A Seat at The Table: Keep it Wild

A Seat at The Table: Keep it Wild January 17, 2012

Listening to a recent ‘On Being’ podcast with the venerable and feisty Walter Brueggemann, I was struck by what seems at first to be rank overstatement.  His contention is that the ancient Hebrew ‘prophetic/poetic messengers’ serve to critique everything:  all political, social, and religious systems. In Brueggemann’s opinion, the worst thing we can do with these Biblical messages is to organize them, domesticate them, and to “create another ‘ism'”.

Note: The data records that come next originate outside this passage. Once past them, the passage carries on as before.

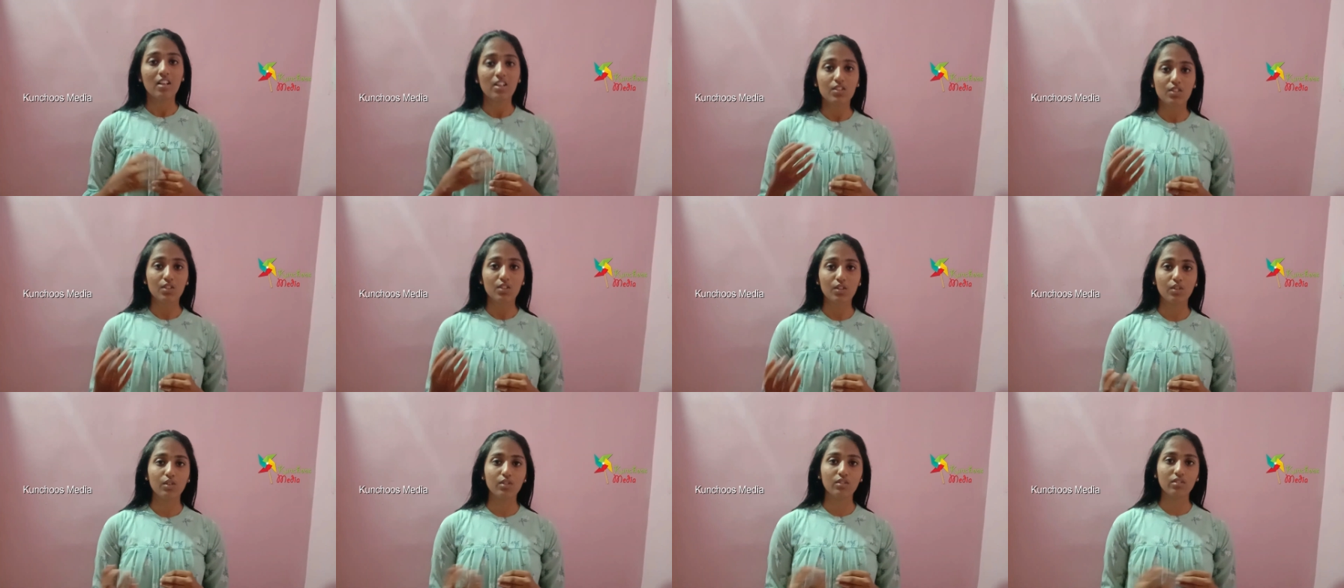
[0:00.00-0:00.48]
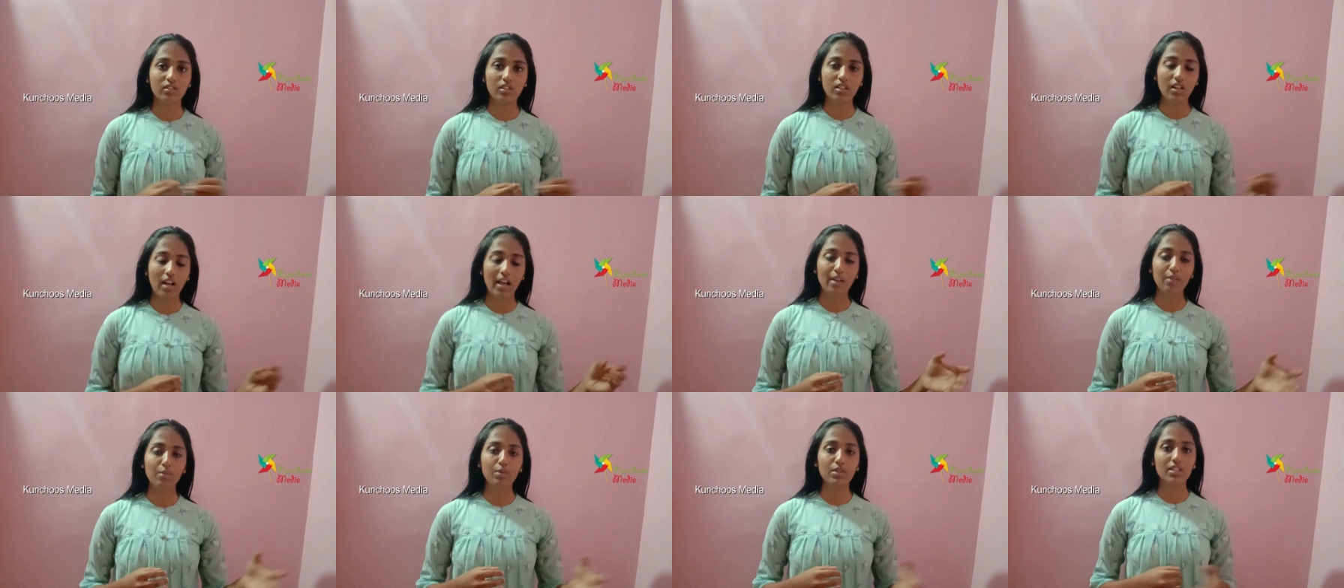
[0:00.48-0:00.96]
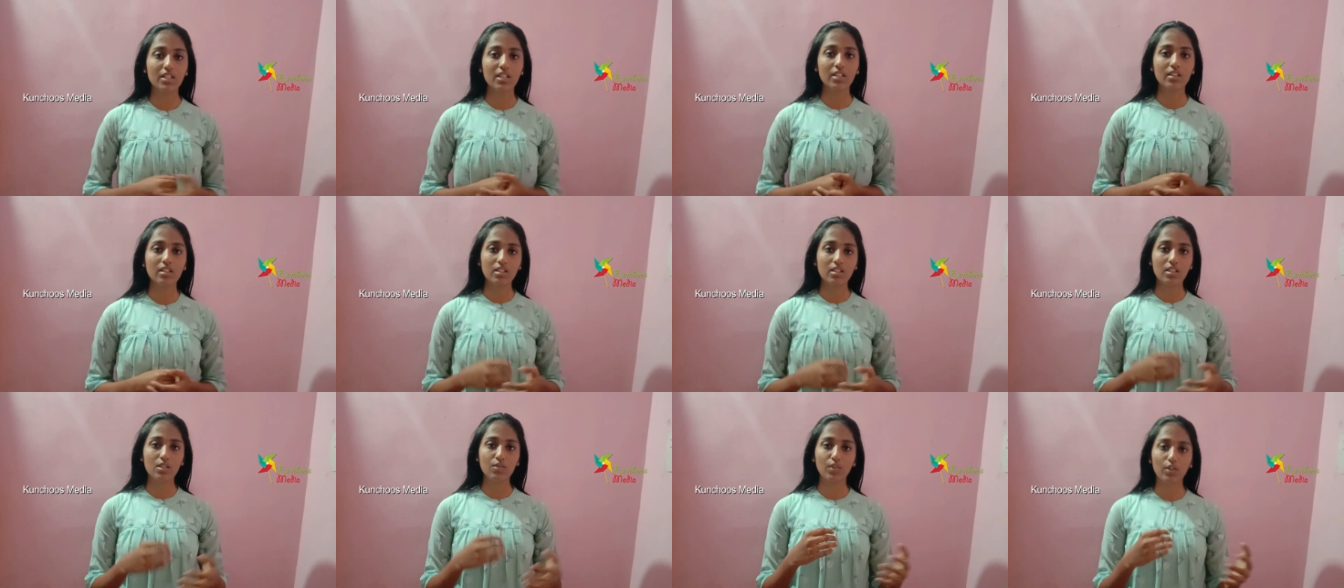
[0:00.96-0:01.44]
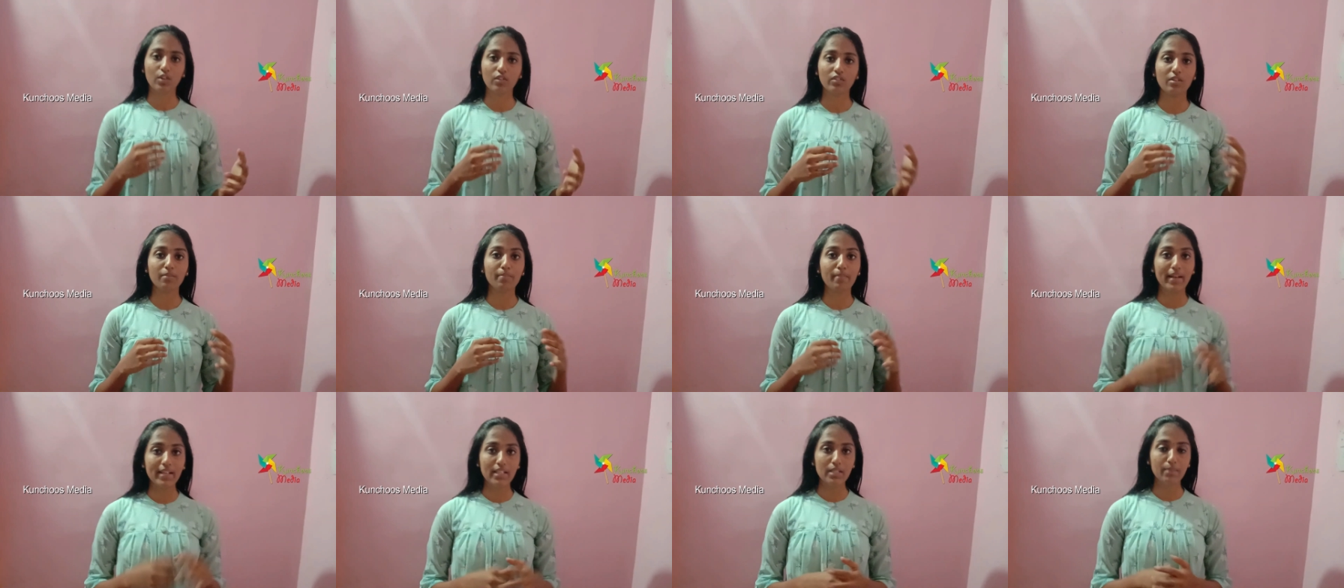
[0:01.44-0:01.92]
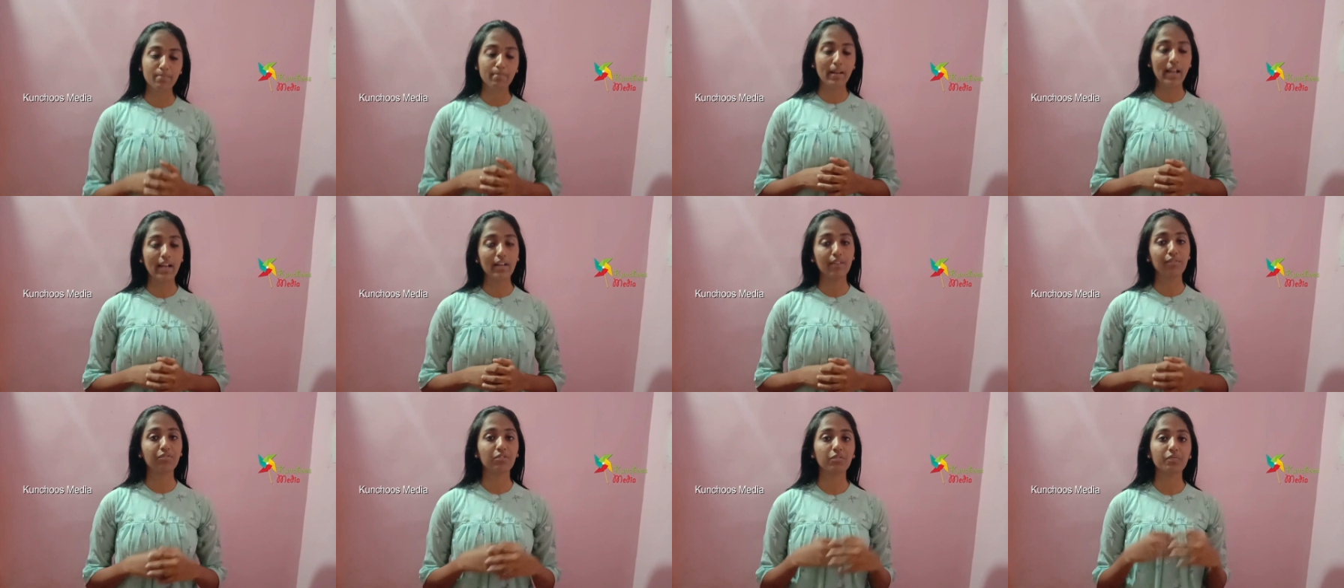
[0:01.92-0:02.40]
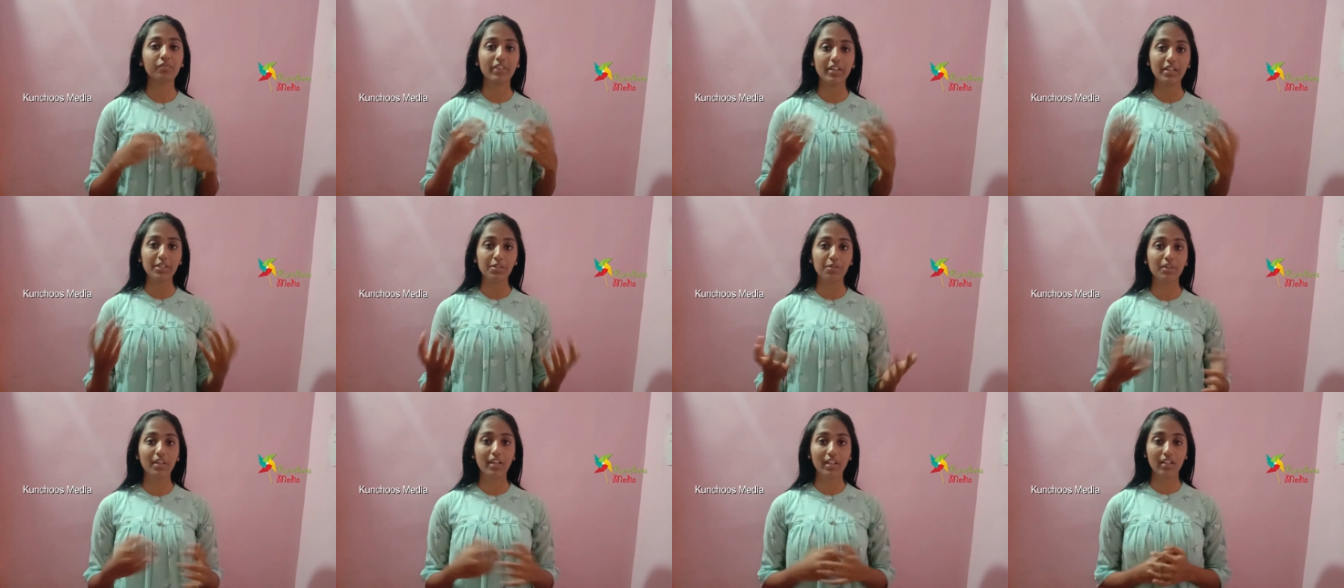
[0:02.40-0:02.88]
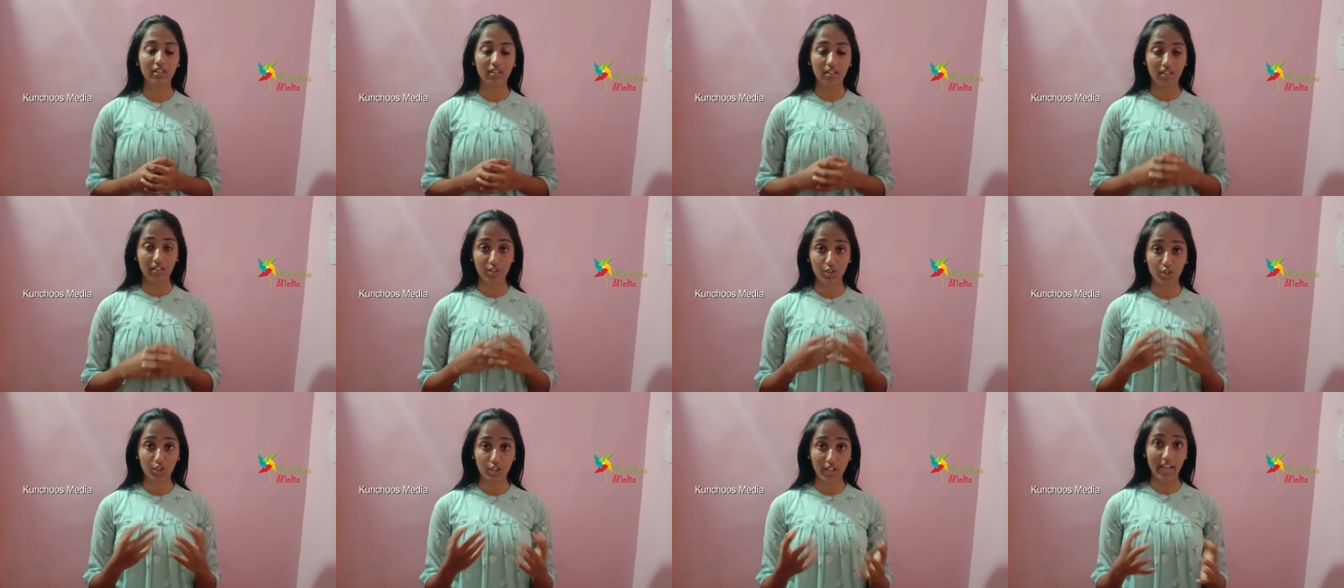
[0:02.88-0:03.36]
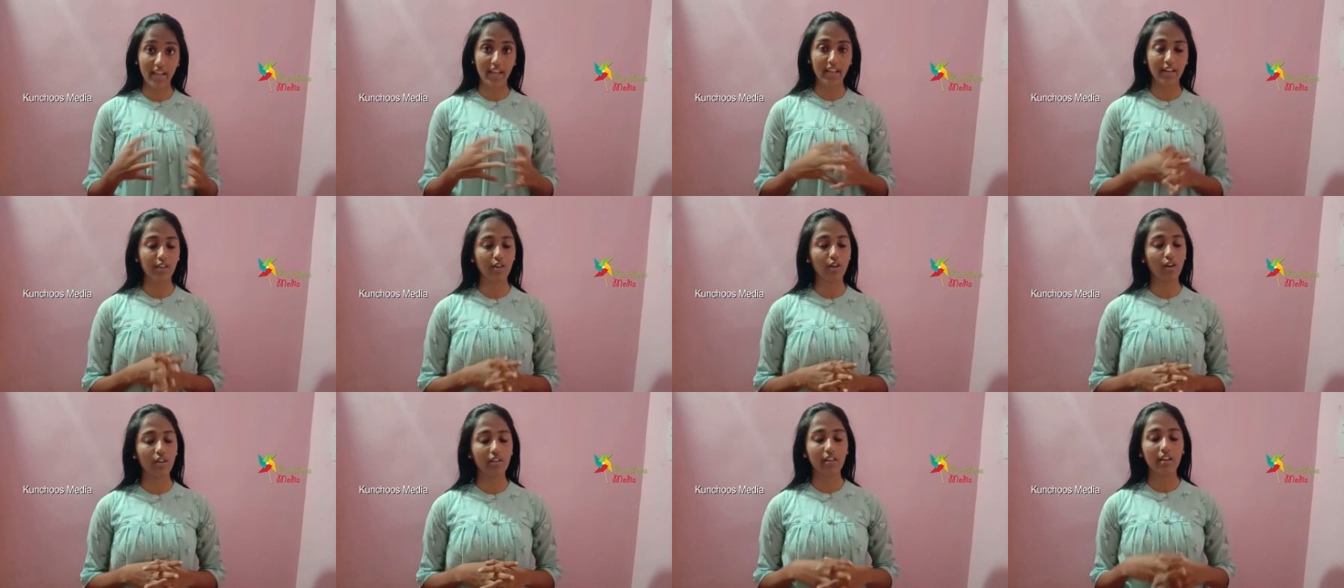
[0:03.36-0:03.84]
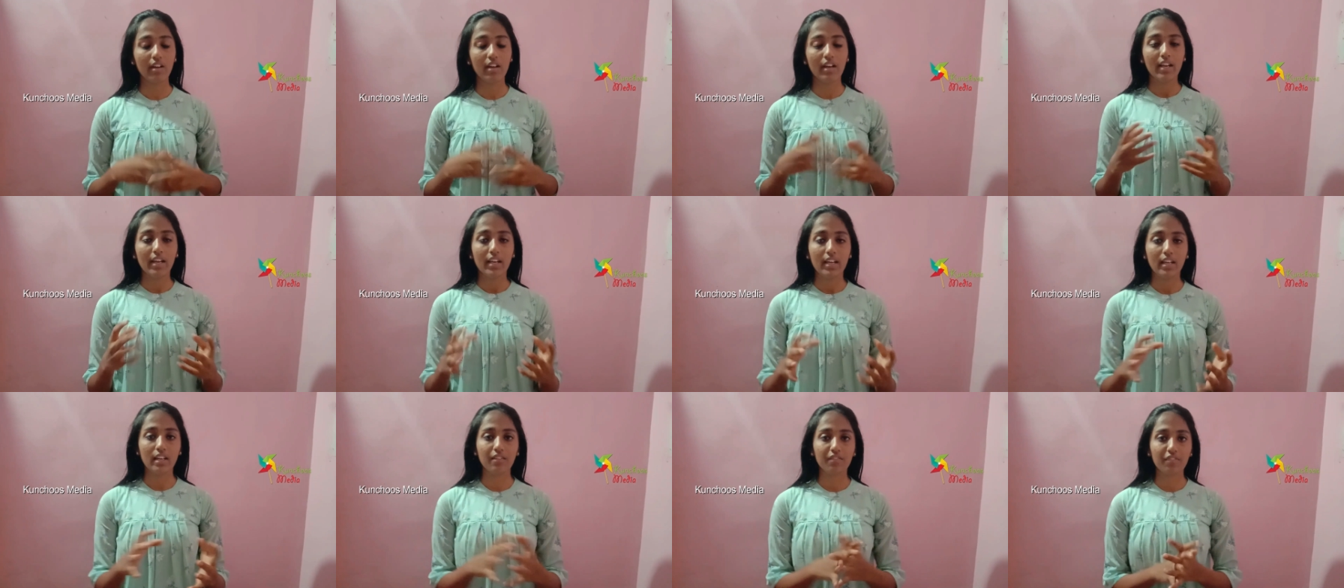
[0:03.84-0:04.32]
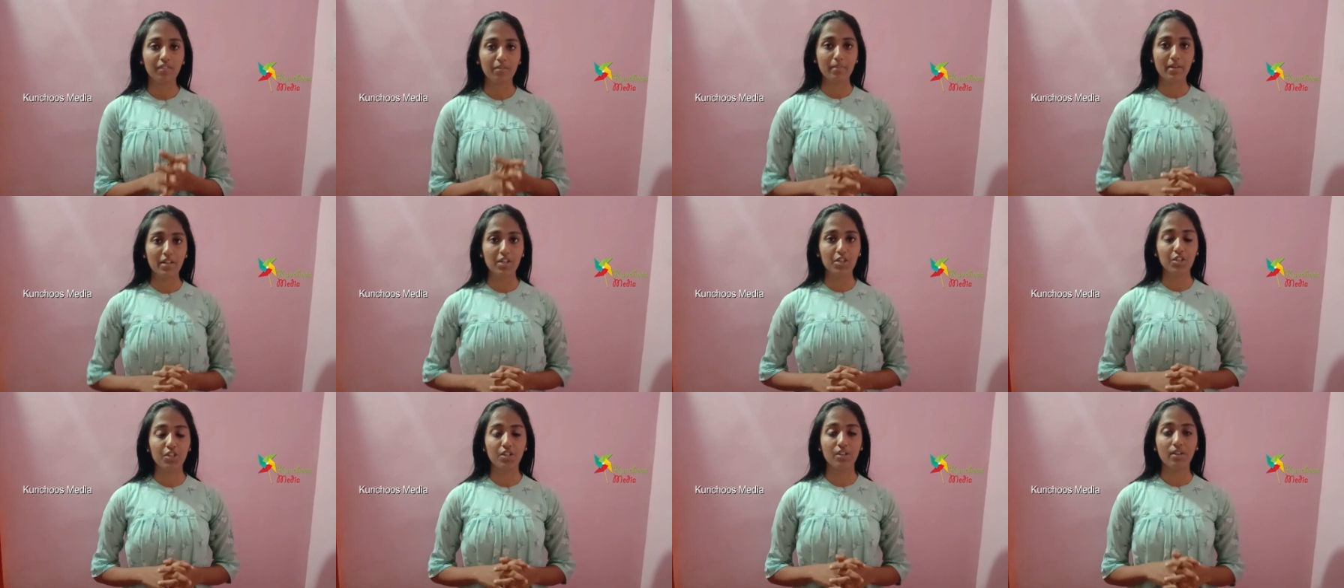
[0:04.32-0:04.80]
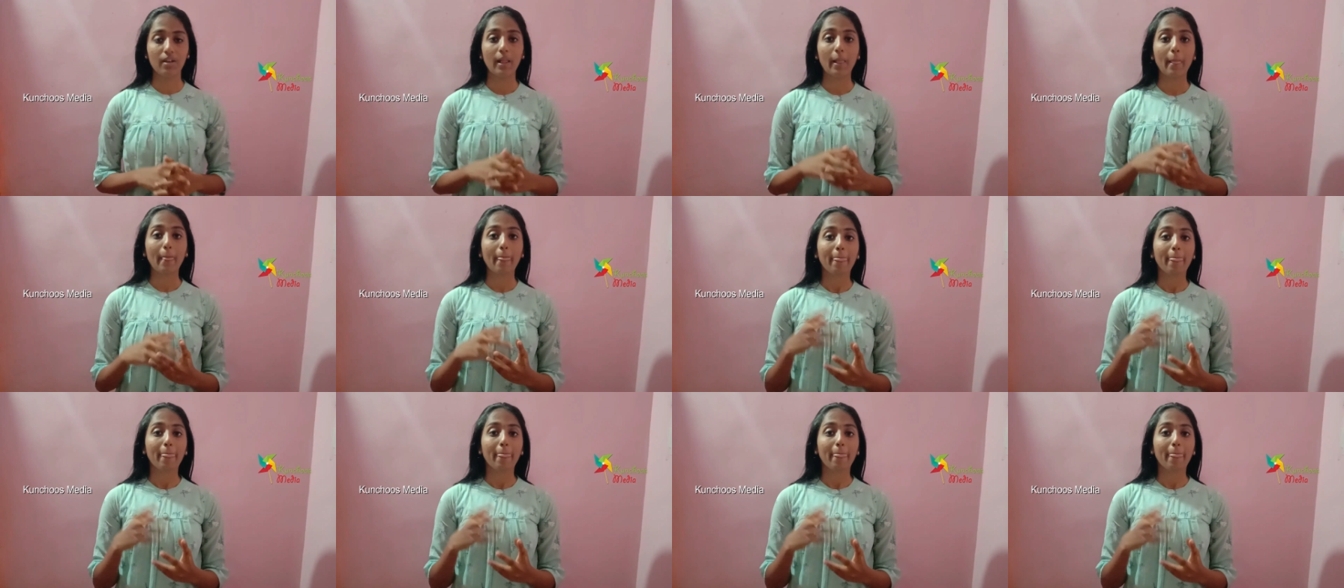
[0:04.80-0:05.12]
So I would say this is one of the best platform where you can share your information.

photo credit: Rasiel Suarez

Surely, part of the reason emergence churches like Common Table don’t get more organized is because we lack that kind of drive and motivation.   We might get around to establishing a denomination, if we had the time to do it.  We might try to create some kind of legacy, it it wasn’t such a burdensome project.  No, we’re too busy with Twitter, Facebook, fixing our hair, and with finding the perfect hipster glasses to get much done.

But it is also because we understand that it will be our undoing to go legit. That ‘getting organized’ is it’s own kind of perpetual project.  That becoming ‘establishment’ will dull our vision and make us too complacent, too preoccupied with our own existence.

Instead, we’ll keep doing our thing with a 501c3, a bank account, and an informal part-time staff position (and many kindred spirits will do with much less).  Eschewing formal organization for short term experiments, and holding on to even these informal plans lightly.  We’ll have a much better refuge from the system and a more life-giving critique of corporate culture from our place on the margins.  We’ll push back against the assumption that every good idea must be connected to an institution, organization, curriculum, program, or PowerPoint presentation.  We’ll be satisfied to be small and honest and sincere.  To question everything, including our own existence.

The truth is, our goal to be a little disorganized, somewhat faltering, and little bit feral (to borrow a great metaphor from Tony Jones and Sheryl Fullerton).  To remain just outside the camp, in a place where the wind blows and where the wild things are.